La inflación en Argentina cerró el año 2025 en 31,5%, el registro anual más bajo de los últimos ocho años, según informó este martes el Instituto Nacional de Estadística y Censos (Indec). En diciembre, el Índice de Precios al Consumidor (IPC) mostró una suba mensual de 2,8%, levemente superior a la de noviembre (2,5%), aunque dentro de un escenario de desaceleración sostenida.

Se trata del menor nivel inflacionario desde 2017, cuando el índice anual había alcanzado el 24,8%, y representa una fuerte baja frente al 117,8% registrado en 2024 y al 211,4% de 2023, último año del gobierno de Alberto Fernández.

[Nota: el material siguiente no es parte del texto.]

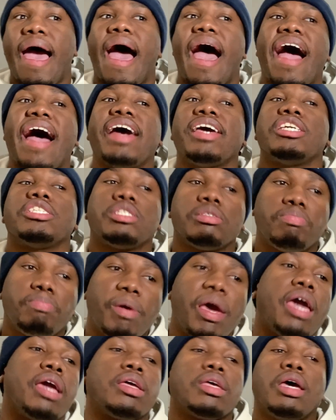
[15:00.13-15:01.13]
I
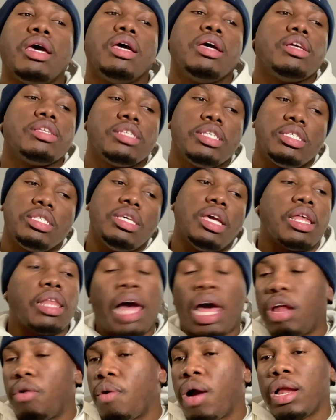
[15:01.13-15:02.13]
expect to see a
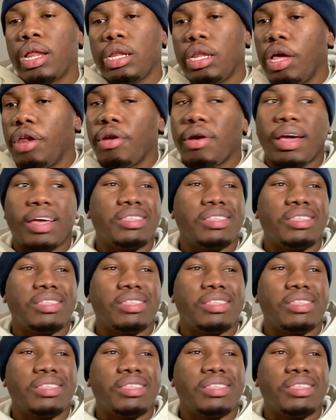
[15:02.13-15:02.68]
lot of Riley Leonard.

Según el informe oficial, durante diciembre la división con mayor incremento fue Transporte (4,0%), impulsada por ajustes en tarifas y combustibles, seguida por Vivienda, agua, electricidad, gas y otros combustibles (3,4%). En tanto, Alimentos y bebidas no alcohólicas fueron el rubro de mayor incidencia en la variación mensual en las distintas regiones del país, incluido el NOA.

Por el contrario, los menores aumentos del mes se observaron en Prendas de vestir y calzado (1,1%) y Educación (0,4%). A nivel de categorías, los precios regulados lideraron el alza con un 3,3%, seguidos por el IPC núcleo (3,0%) y los estacionales (0,6%).

Desde una mirada anual, la inflación de 2025 implicó una reducción de 86,3 puntos porcentuales respecto del año anterior. Analistas económicos coinciden en que la desaceleración respondió a un proceso de ordenamiento macroeconómico, basado en la reducción del déficit fiscal, el fin de la asistencia monetaria del Banco Central al Tesoro y el uso del tipo de cambio como ancla nominal durante gran parte del período.

“El desplome de la nominalidad fue el objetivo central del programa económico durante 2024 y 2025”, señaló un informe de GMA Capital, que destacó que este esquema permitió llevar la inflación a la zona del 2% mensual, aunque aún sin perforar ese piso de manera sostenida.

De cara a 2026, el Presupuesto nacional prevé una inflación del 10,1%, aunque las estimaciones privadas la ubican cerca del doble. El último Relevamiento de Expectativas de Mercado (REM) proyecta un IPC anual de 20,5% para este año, con una inflación que recién podría alcanzar un dígito anual hacia 2028.

En ese contexto, la evolución del tipo de cambio y la política de tasas de interés reales positivas serán clave para sostener la desaceleración, en un escenario donde el foco oficial comenzaría a desplazarse hacia la acumulación de reservas.

El dato de inflación refuerza así un escenario de menor presión sobre los precios, aunque con desafíos aún vigentes para los bolsillos de las familias jujeñas y del resto del país, especialmente en rubros sensibles como transporte, energía y alimentos.